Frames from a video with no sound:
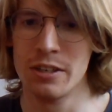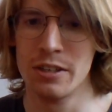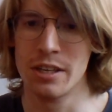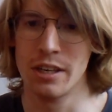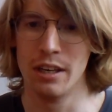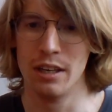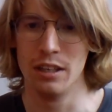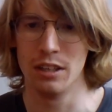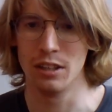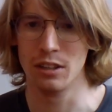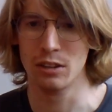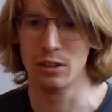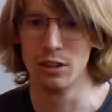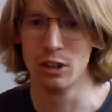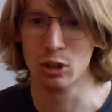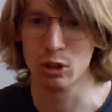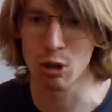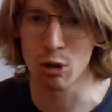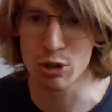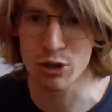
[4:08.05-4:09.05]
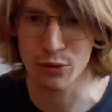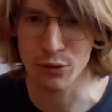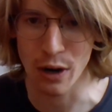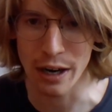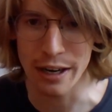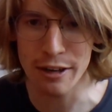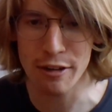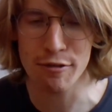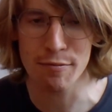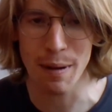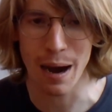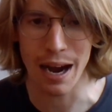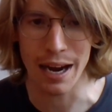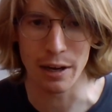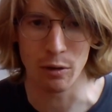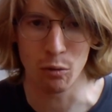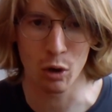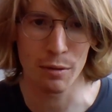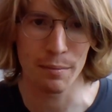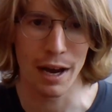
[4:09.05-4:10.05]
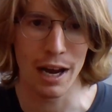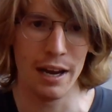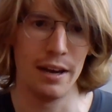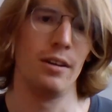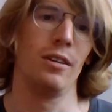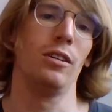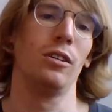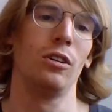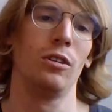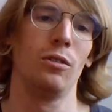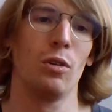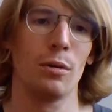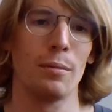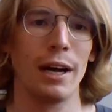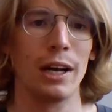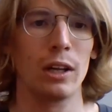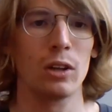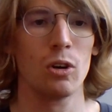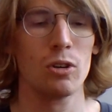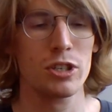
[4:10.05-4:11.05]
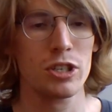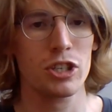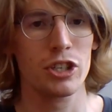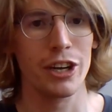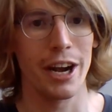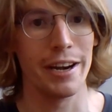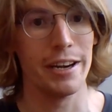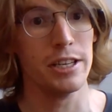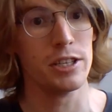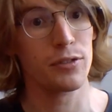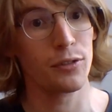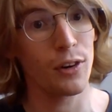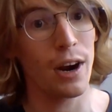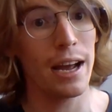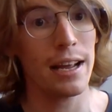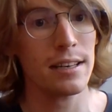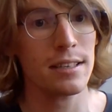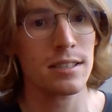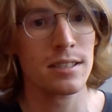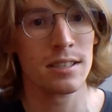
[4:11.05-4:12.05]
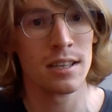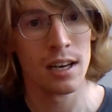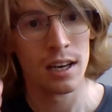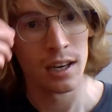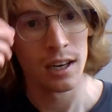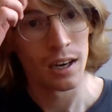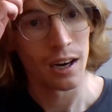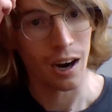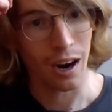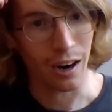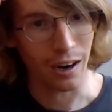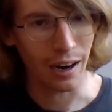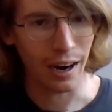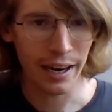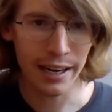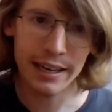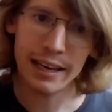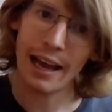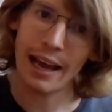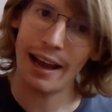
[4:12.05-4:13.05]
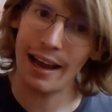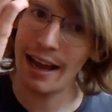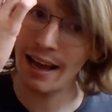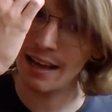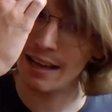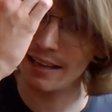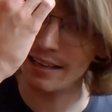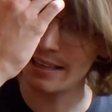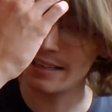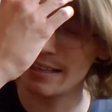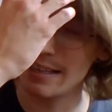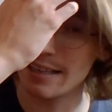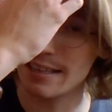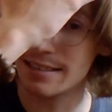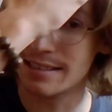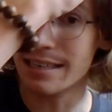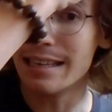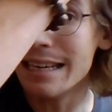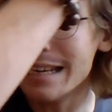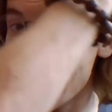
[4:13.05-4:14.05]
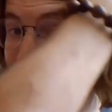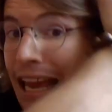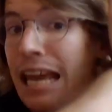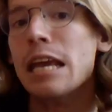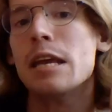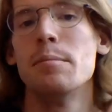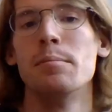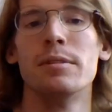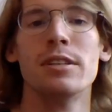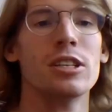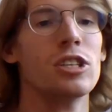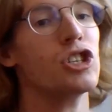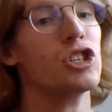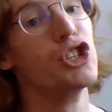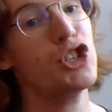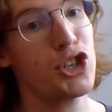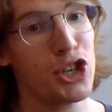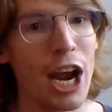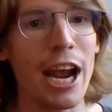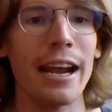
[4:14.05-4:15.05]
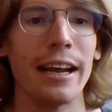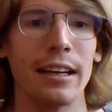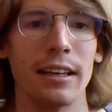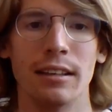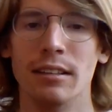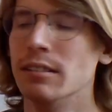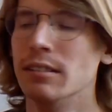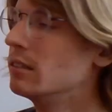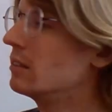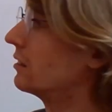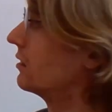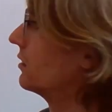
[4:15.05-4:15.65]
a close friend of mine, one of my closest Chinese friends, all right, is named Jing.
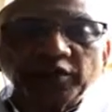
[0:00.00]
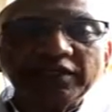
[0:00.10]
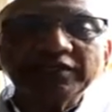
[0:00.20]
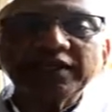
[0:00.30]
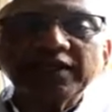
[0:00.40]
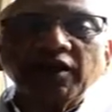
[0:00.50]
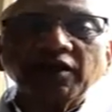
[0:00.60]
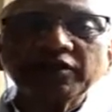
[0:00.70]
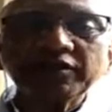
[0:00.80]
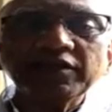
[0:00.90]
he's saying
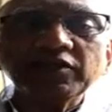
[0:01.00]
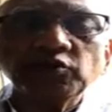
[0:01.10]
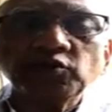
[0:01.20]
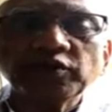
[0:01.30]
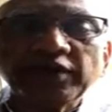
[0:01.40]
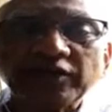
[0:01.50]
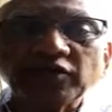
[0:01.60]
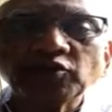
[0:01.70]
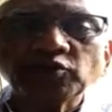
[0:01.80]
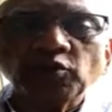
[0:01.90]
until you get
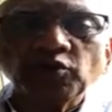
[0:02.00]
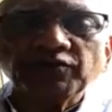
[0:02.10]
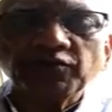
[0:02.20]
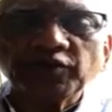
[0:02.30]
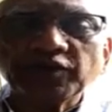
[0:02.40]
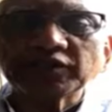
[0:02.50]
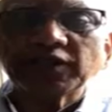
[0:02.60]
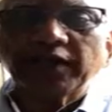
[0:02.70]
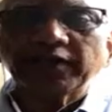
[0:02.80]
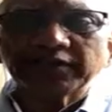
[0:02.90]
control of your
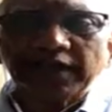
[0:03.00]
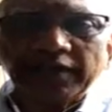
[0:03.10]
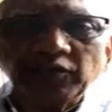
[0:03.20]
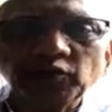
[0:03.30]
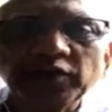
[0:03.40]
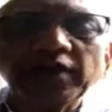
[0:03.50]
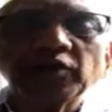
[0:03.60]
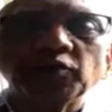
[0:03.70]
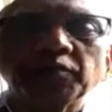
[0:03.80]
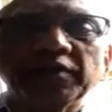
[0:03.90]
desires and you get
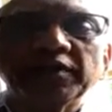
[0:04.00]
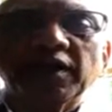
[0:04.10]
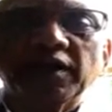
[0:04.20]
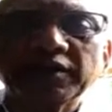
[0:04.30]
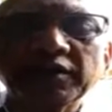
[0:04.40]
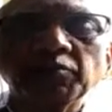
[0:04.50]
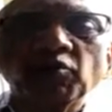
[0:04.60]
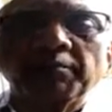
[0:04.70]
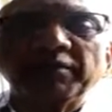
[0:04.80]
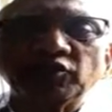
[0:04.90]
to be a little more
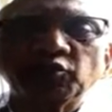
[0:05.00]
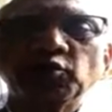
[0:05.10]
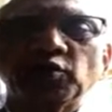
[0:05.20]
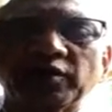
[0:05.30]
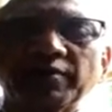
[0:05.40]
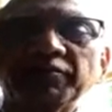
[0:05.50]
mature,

+--

Exercise requirements =
Your copy of the records must be exact and must contain no pictures.

Solution to this task =
Frames from a video with no sound:
[4:08.05-4:09.05]
[4:09.05-4:10.05]
[4:10.05-4:11.05]
[4:11.05-4:12.05]
[4:12.05-4:13.05]
[4:13.05-4:14.05]
[4:14.05-4:15.05]
[4:15.05-4:15.65]
a close friend of mine, one of my closest Chinese friends, all right, is named Jing.
[0:00.00]
[0:00.10]
[0:00.20]
[0:00.30]
[0:00.40]
[0:00.50]
[0:00.60]
[0:00.70]
[0:00.80]
[0:00.90]
he's saying
[0:01.00]
[0:01.10]
[0:01.20]
[0:01.30]
[0:01.40]
[0:01.50]
[0:01.60]
[0:01.70]
[0:01.80]
[0:01.90]
until you get
[0:02.00]
[0:02.10]
[0:02.20]
[0:02.30]
[0:02.40]
[0:02.50]
[0:02.60]
[0:02.70]
[0:02.80]
[0:02.90]
control of your
[0:03.00]
[0:03.10]
[0:03.20]
[0:03.30]
[0:03.40]
[0:03.50]
[0:03.60]
[0:03.70]
[0:03.80]
[0:03.90]
desires and you get
[0:04.00]
[0:04.10]
[0:04.20]
[0:04.30]
[0:04.40]
[0:04.50]
[0:04.60]
[0:04.70]
[0:04.80]
[0:04.90]
to be a little more
[0:05.00]
[0:05.10]
[0:05.20]
[0:05.30]
[0:05.40]
[0:05.50]
mature,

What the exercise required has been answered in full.